• Assignment:
Copy word for word the lines in the records below, starting at the line with "[0:37.57-0:38.57]" and ending at the line with "Transcript: and we". Skip the pictures.

• Saved data entries:
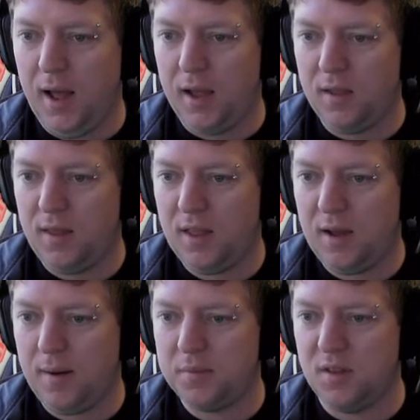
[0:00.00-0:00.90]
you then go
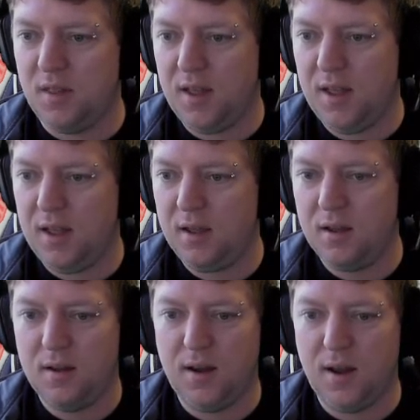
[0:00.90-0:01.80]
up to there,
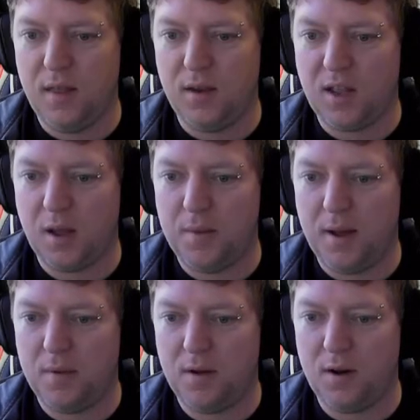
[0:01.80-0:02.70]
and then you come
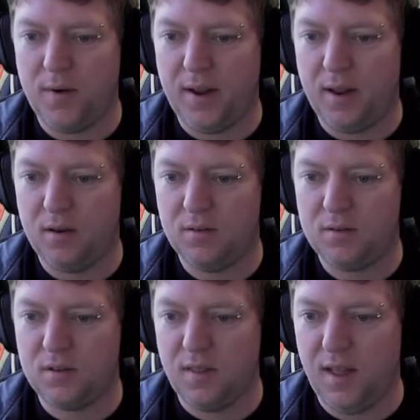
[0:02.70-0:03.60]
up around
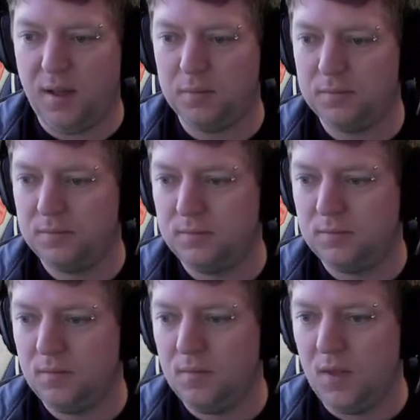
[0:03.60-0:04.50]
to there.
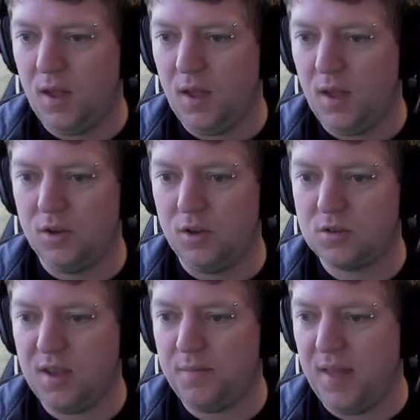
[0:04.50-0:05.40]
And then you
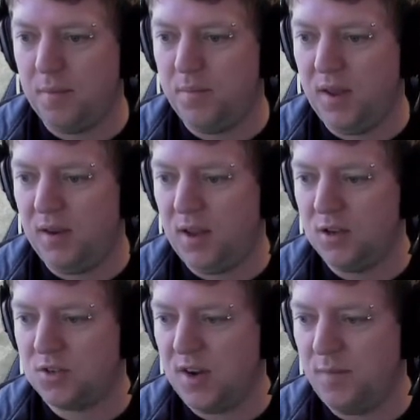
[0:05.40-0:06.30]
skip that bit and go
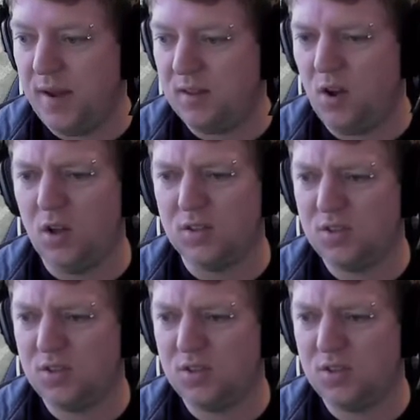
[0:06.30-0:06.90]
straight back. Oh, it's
---
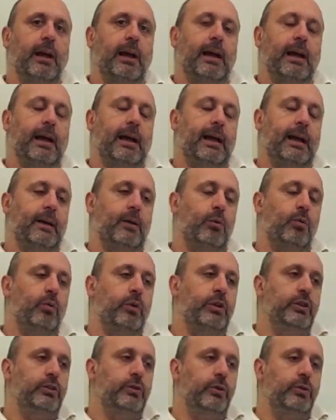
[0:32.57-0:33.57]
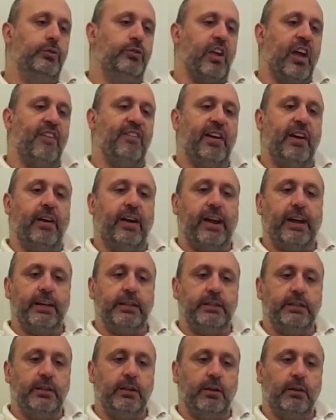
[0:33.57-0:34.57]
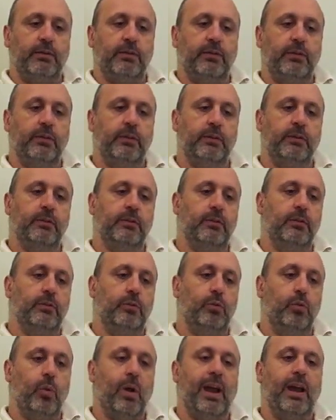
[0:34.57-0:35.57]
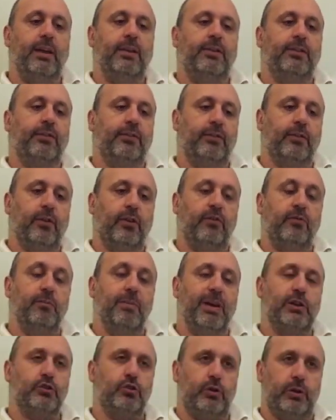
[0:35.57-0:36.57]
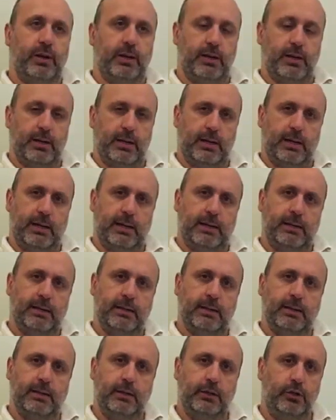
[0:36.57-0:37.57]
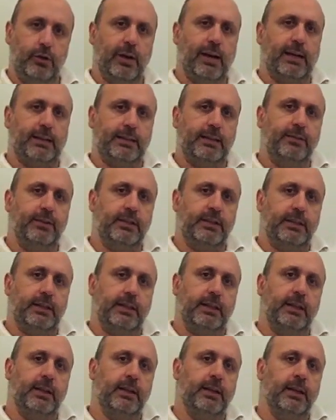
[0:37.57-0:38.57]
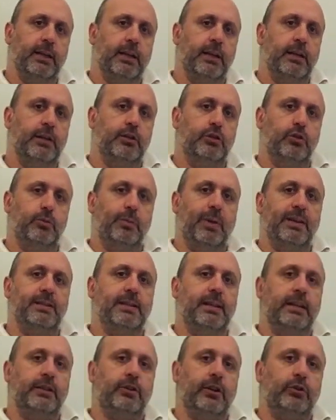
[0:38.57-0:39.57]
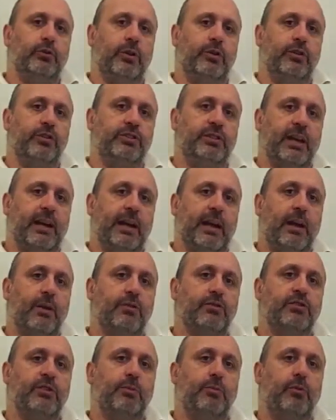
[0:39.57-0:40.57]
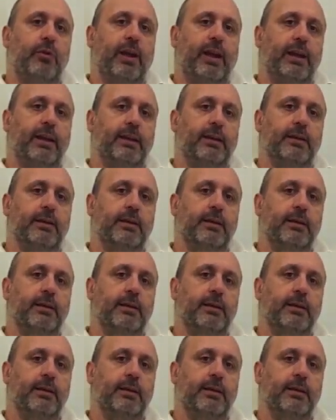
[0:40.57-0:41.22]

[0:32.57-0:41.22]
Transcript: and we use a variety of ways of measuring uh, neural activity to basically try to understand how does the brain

• Reply:
[0:37.57-0:38.57]
[0:38.57-0:39.57]
[0:39.57-0:40.57]
[0:40.57-0:41.22]

[0:32.57-0:41.22]
Transcript: and we use a variety of ways of measuring uh, neural activity to basically try to understand how does the brain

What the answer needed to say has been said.